It was Gandhi who once said: “First they ignore you, then they laugh at you, then they fight you, then you win.” If Gandhi’s words are true, then the vicious and vocal fighting over gay and lesbian people in both society and the church is actually very good news. The gay and lesbian community has long been ignored and ridiculed, and now our mere presence is causing fights among denominations, in courtrooms, and legislatures across the country. All this fighting, while it can become discouraging and dispiriting, should actually be cause for celebration, because the next step for the gay and lesbian community is victory.
The most virulent opposition to gay and lesbian people enjoying equal rights in every area of life from housing, to employment, to service in the military, to marriage rights, has come from religious quarters. Recent trends, however, show even religious opposition is softening.

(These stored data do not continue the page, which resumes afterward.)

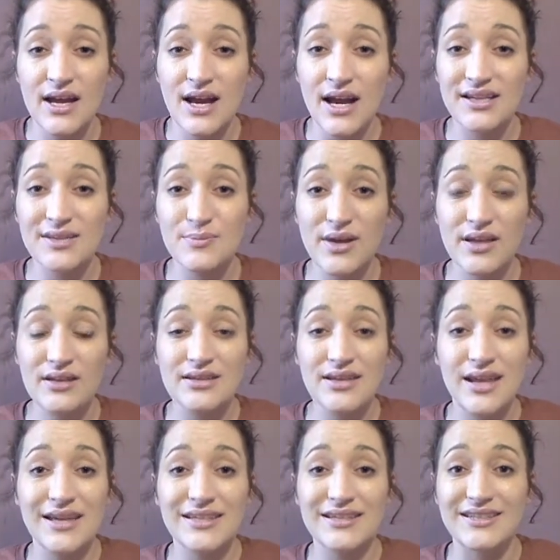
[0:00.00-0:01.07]
I spent
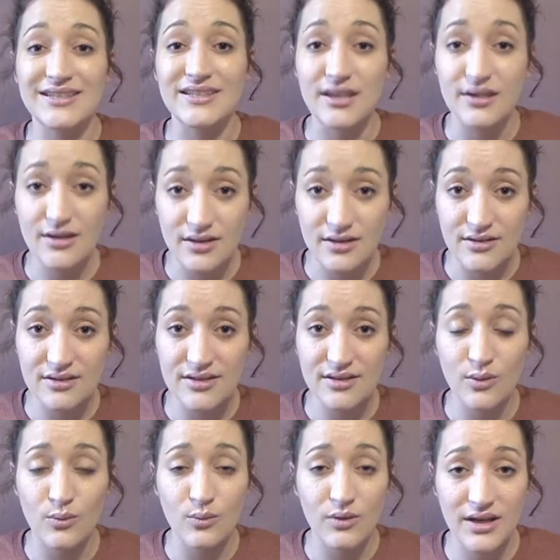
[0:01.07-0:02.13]
years
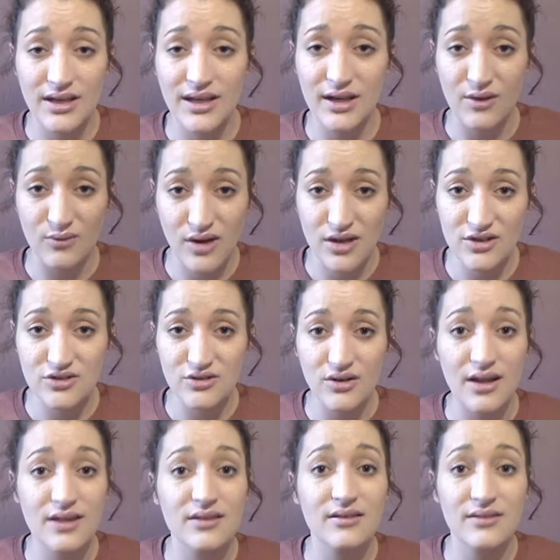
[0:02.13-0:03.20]
working in a
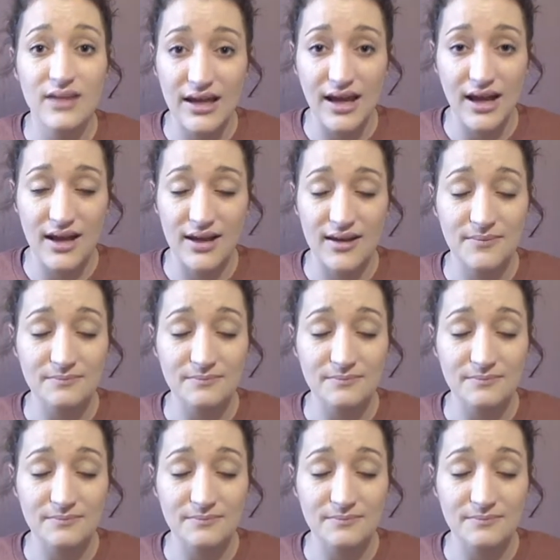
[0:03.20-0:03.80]
restaurant, like I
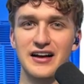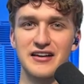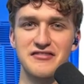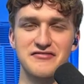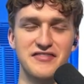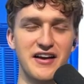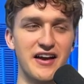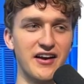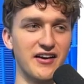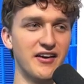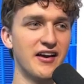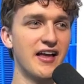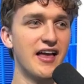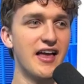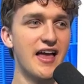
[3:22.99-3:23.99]

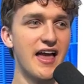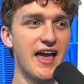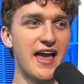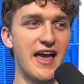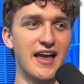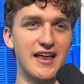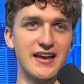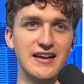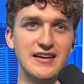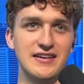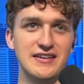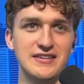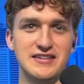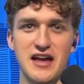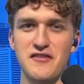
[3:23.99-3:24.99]
affair, and
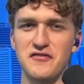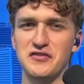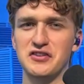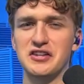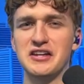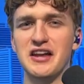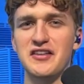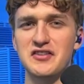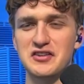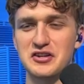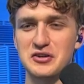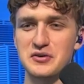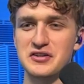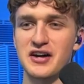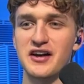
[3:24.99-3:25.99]
definitely nothing
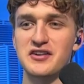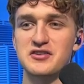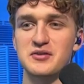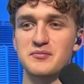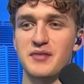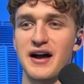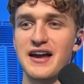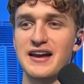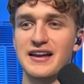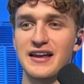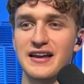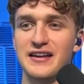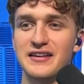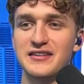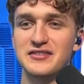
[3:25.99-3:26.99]
to do with Hunter
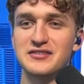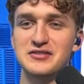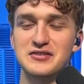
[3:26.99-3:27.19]
Biden,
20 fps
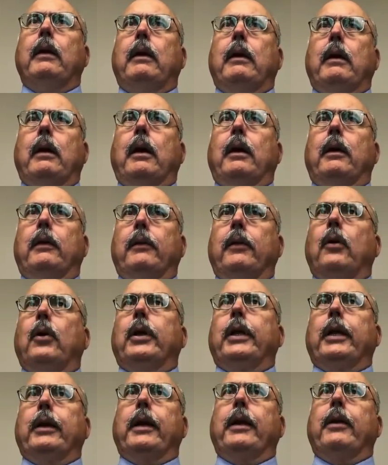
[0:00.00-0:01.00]
Uh, the
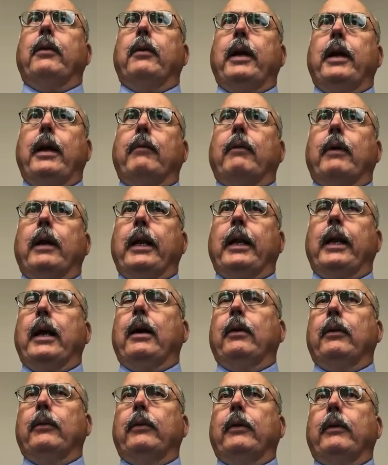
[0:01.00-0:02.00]
only thing I don't have right
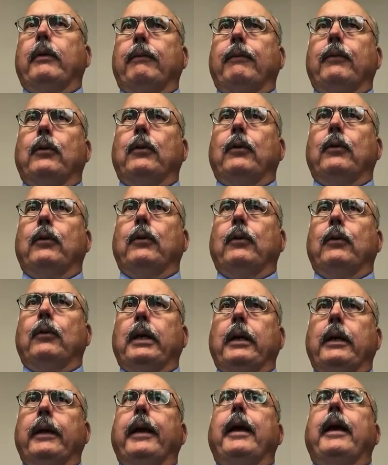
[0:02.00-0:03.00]
now is a full-blown
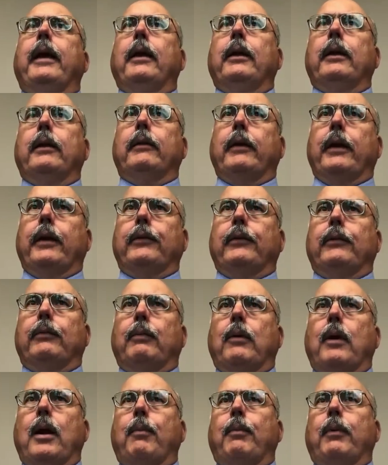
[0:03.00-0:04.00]
P E A on the Texas
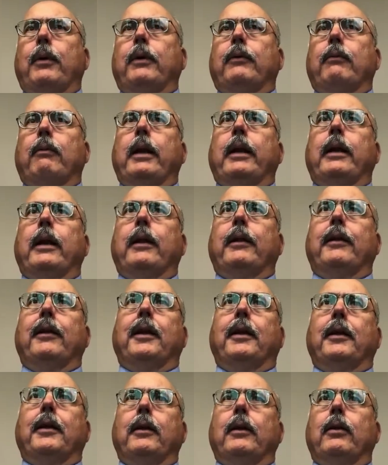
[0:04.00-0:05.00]
properties right now that I
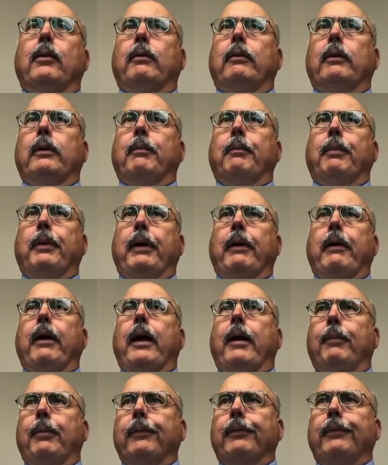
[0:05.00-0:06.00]
can go compare
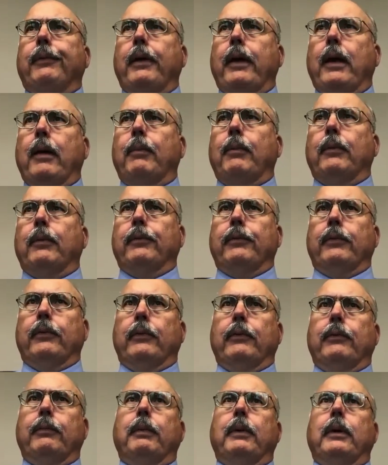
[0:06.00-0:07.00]
apples to apples, so
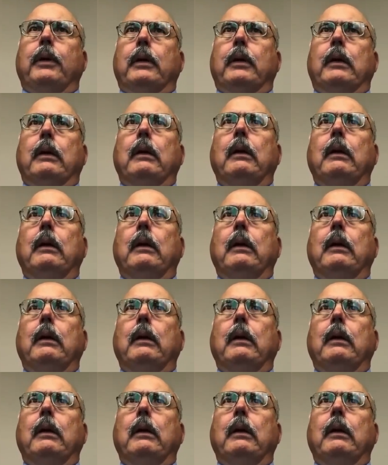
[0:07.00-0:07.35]
to speak.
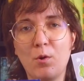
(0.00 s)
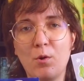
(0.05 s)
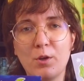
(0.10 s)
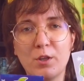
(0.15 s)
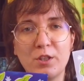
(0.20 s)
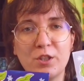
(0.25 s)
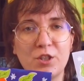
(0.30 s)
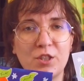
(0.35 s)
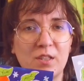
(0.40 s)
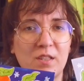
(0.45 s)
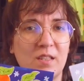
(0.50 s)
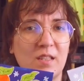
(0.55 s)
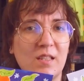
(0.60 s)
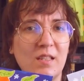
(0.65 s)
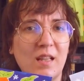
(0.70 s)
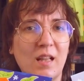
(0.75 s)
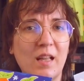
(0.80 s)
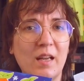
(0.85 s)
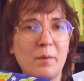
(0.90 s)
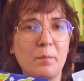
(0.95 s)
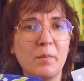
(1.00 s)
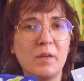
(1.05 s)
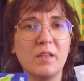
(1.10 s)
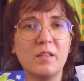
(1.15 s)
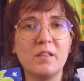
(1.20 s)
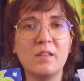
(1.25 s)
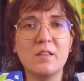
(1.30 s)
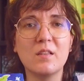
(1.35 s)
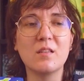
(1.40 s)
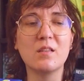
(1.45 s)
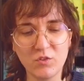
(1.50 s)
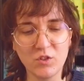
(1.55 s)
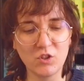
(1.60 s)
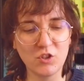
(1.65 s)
oranges and lemons.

The UK-based religious think-tank Ekklesia is claiming that a growing number of Christian groups are now identifying as supporting gays and lesbians than in previous years. In a press release, Symon Hill, associate director of Ekklesia, noted that a welcoming religious presence has grown in gay pride parades around the world:
The increasing Christian acceptance of same-sex relationships is highlighted by the image of liberal, evangelical, Catholic and other Christians marching together at Pride. In recent years, the small number of Christians who turn up to protest against Pride have been vastly outnumbered by the Christians participating in it.
Hill also noted religious support in the UK last April for a new law “to allow religious elements in civil partnerships, while last year the Quakers became the first major Christian denomination to resolve to carry out same-sex marriages.”
Even here in the United States, the trend toward full acceptance of gays and lesbians seems to be growing. A Gallup poll released in May showed an uptick in support for same-sex marriage, with 44 percent approving. That’s up from a 27 percent approval rating back in 1996—when the thought of same-sex marriage was either being ignored or openly ridiculed.
For those who said religion played a very important role in their lives, 70 percent still opposed marriage equality, while 60 percent of those with a more moderate view of their religion supported it. Despite the Pope’s strong opposition to all things gay, Catholics support gay marriage by 48 percent, compared to 33 percent of Protestants.
Overall, in a different Gallup survey, those saying gays and lesbians are “morally acceptable” stands at 52 percent. Barely 34 percent thought so back in 1982.
The trend among Christian churches in the United States has also been toward acceptance. The United Church of Christ, on July 4, 2005, became the only mainline denomination to affirm its support for marriage equality. Other denominations, like the Evangelical Lutheran Church in America (ELCA), have moved to remove bans on the ordination of gay and lesbian ministers.
The Presbyterian Church (USA), remains on the verge of giving that right to its gay and lesbian clergy. The General Assembly removed restrictions during its 2008 meeting, but the measure did not receive enough support among the presbyteries to pass. Supporters remain hopeful as the denomination begins its General Assembly in Minneapolis next week.
Lisa Larges, head of That All May Freely Serve, said, “Faith traditions are moving toward a new understanding of God’s diverse creation. The time for policies based on our love of God and call to serve has come. Churches are learning to affirm gifts for ministry rather than reject ministers because of whom they chose as a life partner.”
Several pro-gay measures are on the agenda for the PCUSA including benefits for same-gender spouses and domestic partners of church employees, the right of clergy to perform legal weddings in the states that recognize them, the final removal of a ban on gay clergy, and a review of a creedal statement viewed as anti-gay.
On the secular side, progress is being made to lift Don’t Ask, Don’t Tell that bans gays and lesbians from military service. There has also been movement, however slowly, on the Employment Non-Discrimination Act (ENDA), barring discrimination against gay, lesbian, and even transgender people in the workforce.
While progress for equality for gays and lesbians within society, and the church especially, may be slow in coming, the arc of history—despite the cranked up volume from the opposition—is definitely bending toward justice.